We would like to thank the reviewers for their hard work and insightful comments on the paper. We will begin by recapitulating the main contributions of the paper as, in our view, they are two-fold. $
First, we have presented a highly novel combination of recently developed techniques that enable large scale approximate inference in deep Gaussian Processes that facilitate state-of-the-art performance for regression. One particularly novelty is the realisation that using the EP energy function in combination with the FITC approximation then enables the probabilistic backpropagation approximation to be deployed for approximating the intractable moments.

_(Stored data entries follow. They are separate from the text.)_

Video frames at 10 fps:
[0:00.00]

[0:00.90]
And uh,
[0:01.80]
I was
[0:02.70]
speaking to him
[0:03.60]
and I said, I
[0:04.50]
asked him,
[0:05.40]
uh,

Two of the reviewers identified this novelty: R4 "the authors propose a completely new inference method for this model which has good potential” and R1 "the combination of all factors to arrive at a working algorithm seems non-obvious to me which I judge to be significant".

Second, the paper presents the most comprehensive comparison of approximate inference in Bayesian Neural Networks that has been conducted. There has been a lot of recent work in this area and this comparison is likely to be generally useful. All the reviewers agreed: “...together with the extensive tests...”, “the experimental results are convincing...”, and  "The experimental comparison is very well organised and extensive".

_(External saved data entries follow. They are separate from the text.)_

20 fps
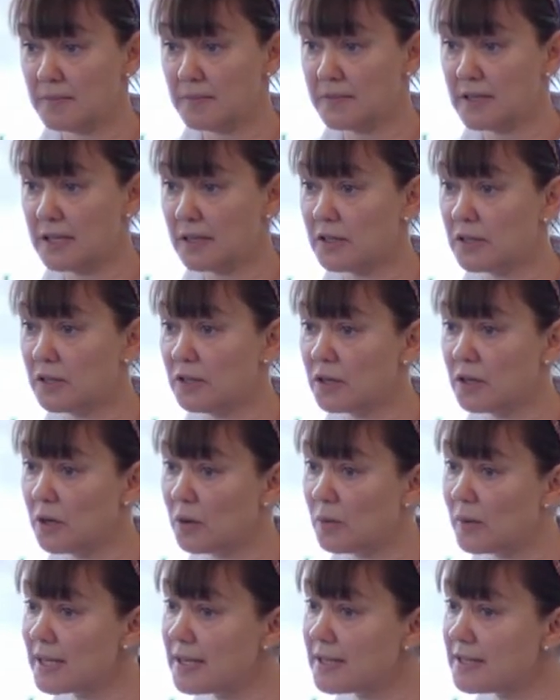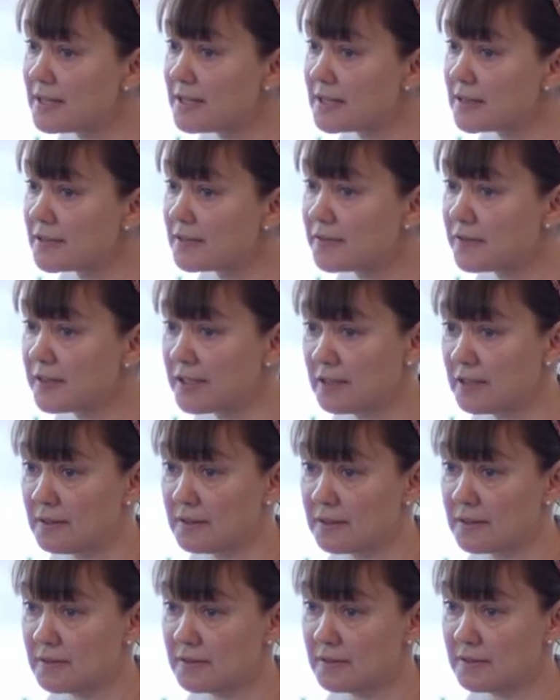that could go into the
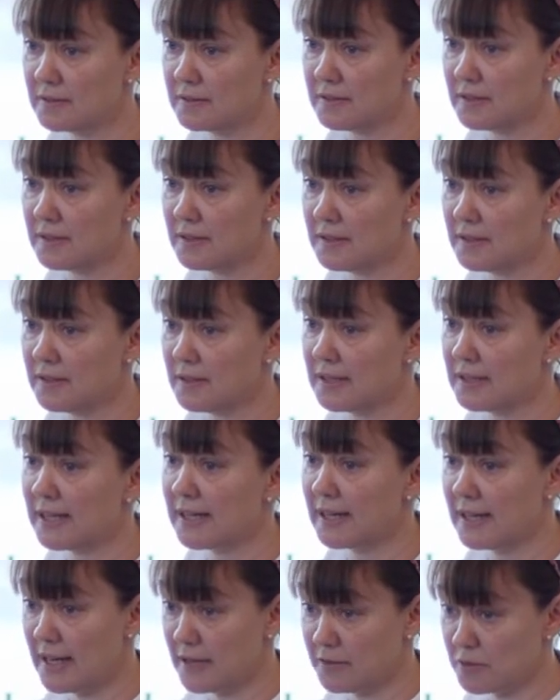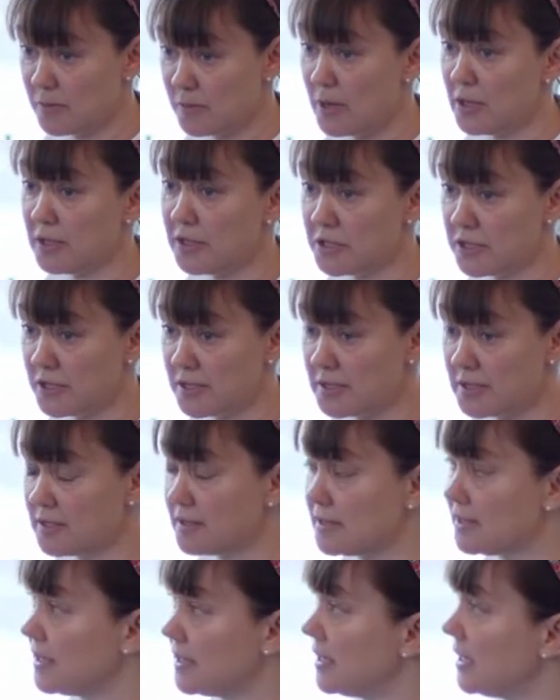field, like an
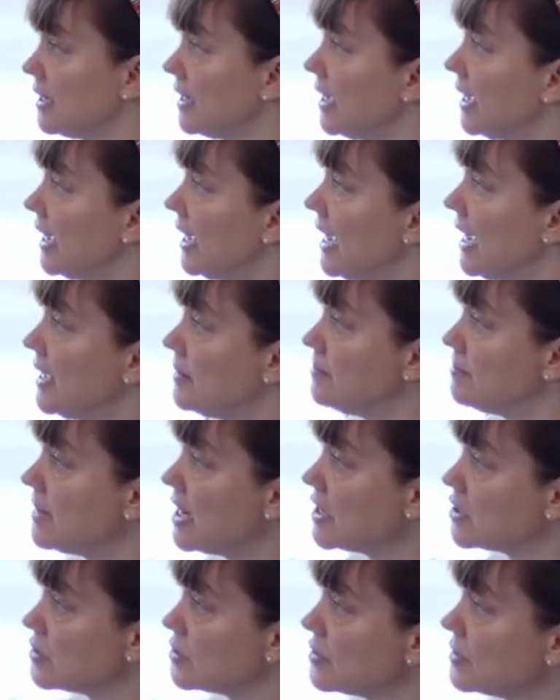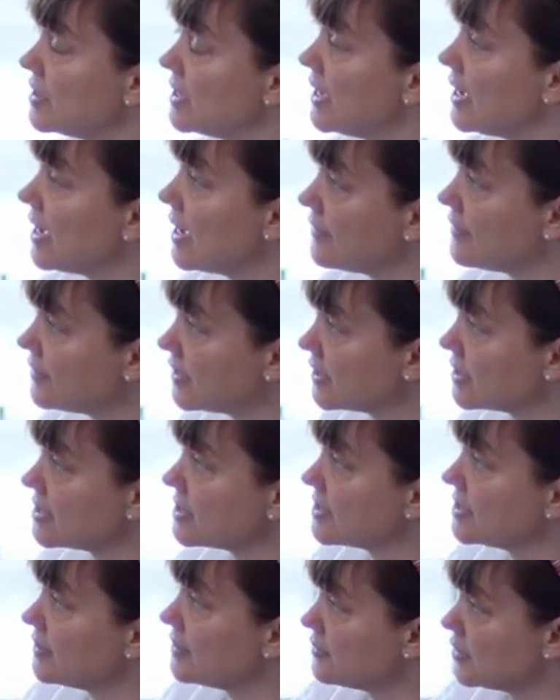anthropologist, and measure the
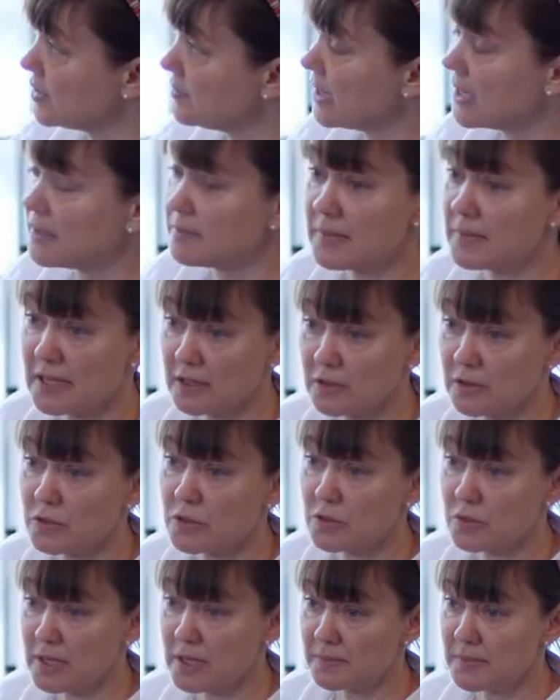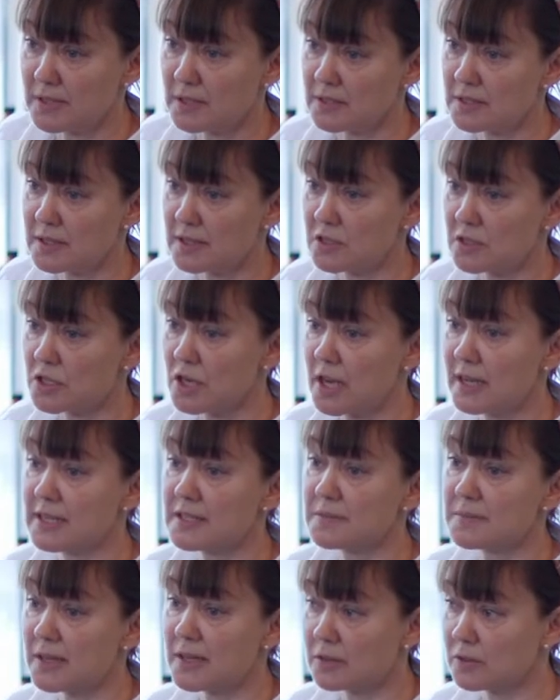efficacy of Tibetan medical treatments and
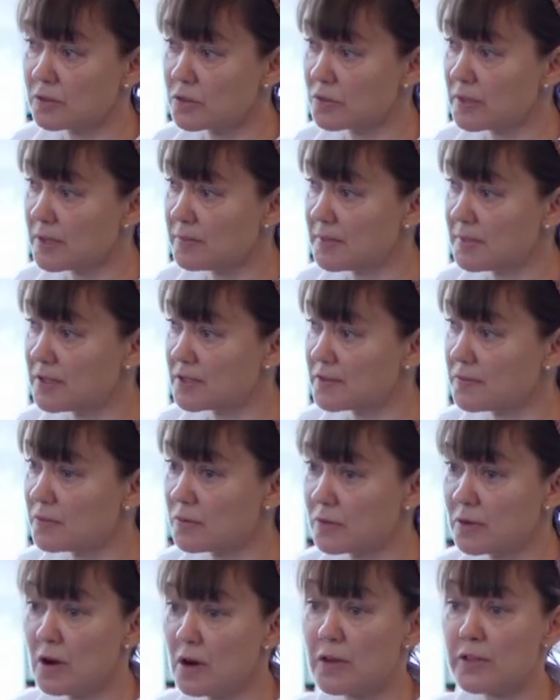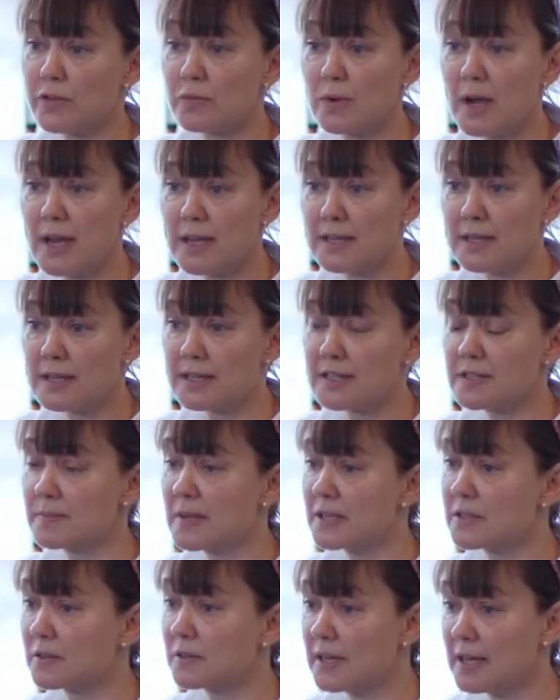Chinese medical treatments for arthritis,
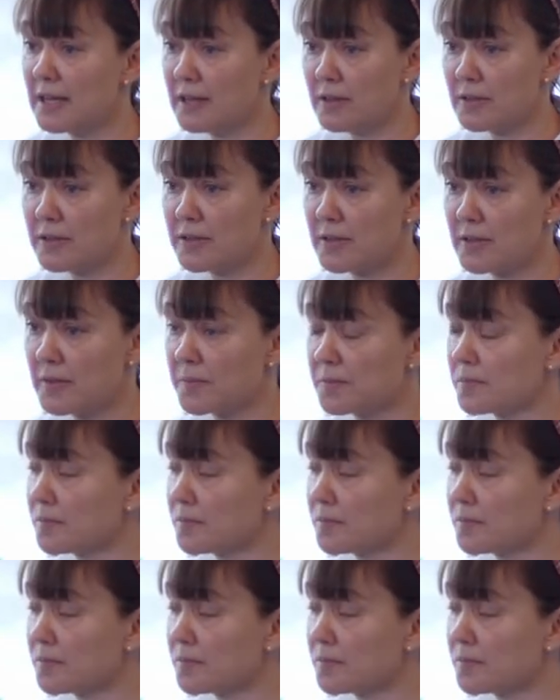mental health.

Finally, we agree with R4 that Deep Gaussian Processes are one of the "most promising Bayesian non-parametric models for deep learning” and so we expect this paper — which shows for the first time they can achieve state-of-the-art results — to have a significant impact.

We now address more specific comments:

Reviewer 1

Q1: switching between \alpha and \theta representation of parameters without warning 
A1: Thanks for pointing this out, we will make efforts to clarify the notation. We do note that \alpha is defined on line 326 as the set of hyper-parameters and inducing points and is consistently used throughout. It was our mistake denoting the natural parameters as \theta, having previously used \theta to denote the hyperparameters.  

Reviewer 3

Q2: "The method used are more or less combination of existing approaches.”
A2: Please see the general response above for why this combination of methods is itself novel and non-obvious.

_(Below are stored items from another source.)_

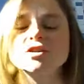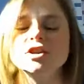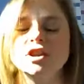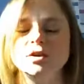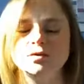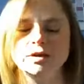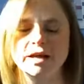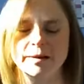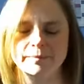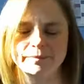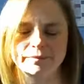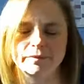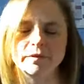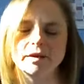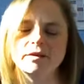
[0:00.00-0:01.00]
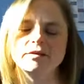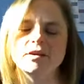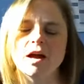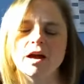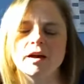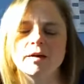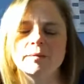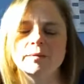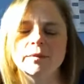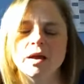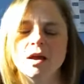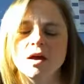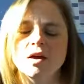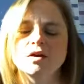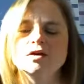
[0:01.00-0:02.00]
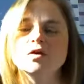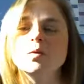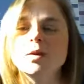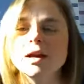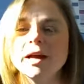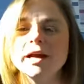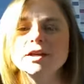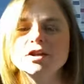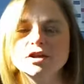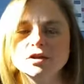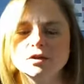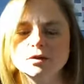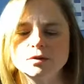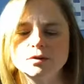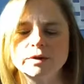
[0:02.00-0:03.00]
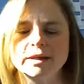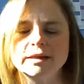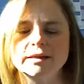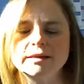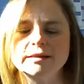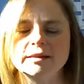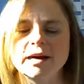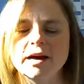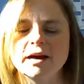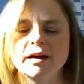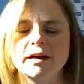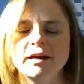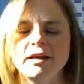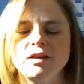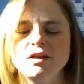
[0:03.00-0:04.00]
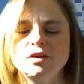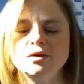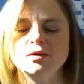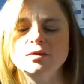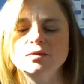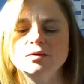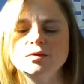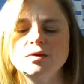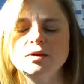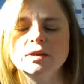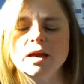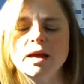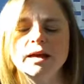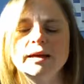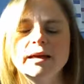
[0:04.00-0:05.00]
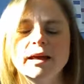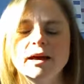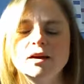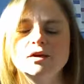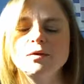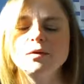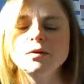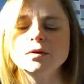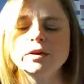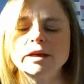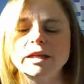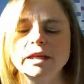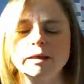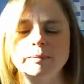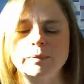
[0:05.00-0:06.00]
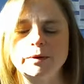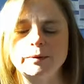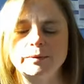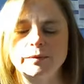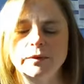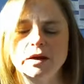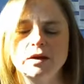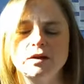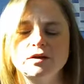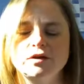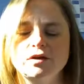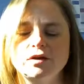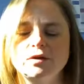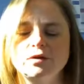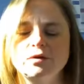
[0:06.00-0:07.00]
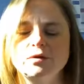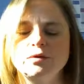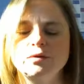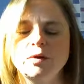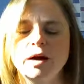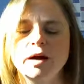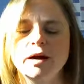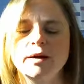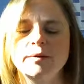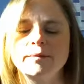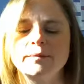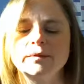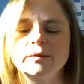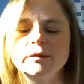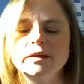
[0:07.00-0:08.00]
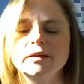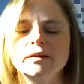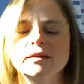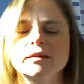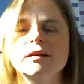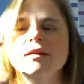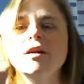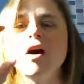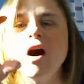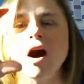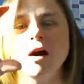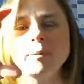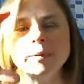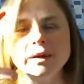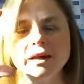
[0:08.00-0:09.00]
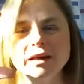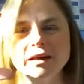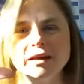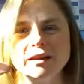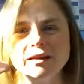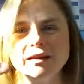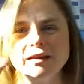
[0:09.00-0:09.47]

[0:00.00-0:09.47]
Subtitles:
cute tip. So what I do is I use Google Keep to copy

Q3: "The methods used themselves are not theoretically sound and it is not clear how easy or difficult it is to make them work in practice.”
A3: The combination of methods proposed in this paper is certainly daring with aggressive approximations being made at each stage. This combination was arrived at after considering many other approaches (including variational approaches [with and without recognition models], expectation propagation [we mentioned about this on lines 410-412 and in the supplementary material]) but the resulting method performed the best by some way and it is the most scalable. Arguably the method is as sound as modern applications of variational methods that use recognition models and Monte Carlo to enable inference in deep probabilistic models, which also have little in the way of theoretical guarantees. 

Reviewer 4

Q4: "feel this trick needs to be characterised better in terms of its approximation accuracy.”
A4: We agree. We know that a) if the model is linear (linear covariance functions) then the propagation is exact, b) for non-linear models (as the reviewer insightfully points out) highly confident q(u) will lead to accurate propagation, whereas uncertain q(u) leads to more inaccuracies, but the approximation will be under confident in this case, as the variance of the projected Gaussian is larger than the width of any mode. This is arguably a desirable property: when the model is certain about what is going on, approximate inference is accurate. When the model is uncertain, approximate inference is inaccurate but under-confident (but the unapproximated prediction would also be uncertain in this case so not much is lost). 

Q5: small hidden dimensionality across the hidden layers and its effect on generalisation performance and scalability
A5: We agree that deep GPs with high dimensional hidden layers would be very powerful. The experiments showed that increasing the dimensionality resulted in significant improvements in accuracy [see Figures 4 and 5] and we will investigate increasing this further. Promisingly, the scaling of the inference algorithm’s complexity is only linear in this quantity. We expect, however, the quality of the approximation will reduce as the dimensionality of the hidden layer increases as the posterior will become less concentrated and the probabilistic backpropagation step will therefore suffer more errors. Finally, we note that the size of the hidden layer dimensionality should not be conflated with the size of the hidden layers in a neural network (the equivalent neural network here will have infinite numbers of neurons).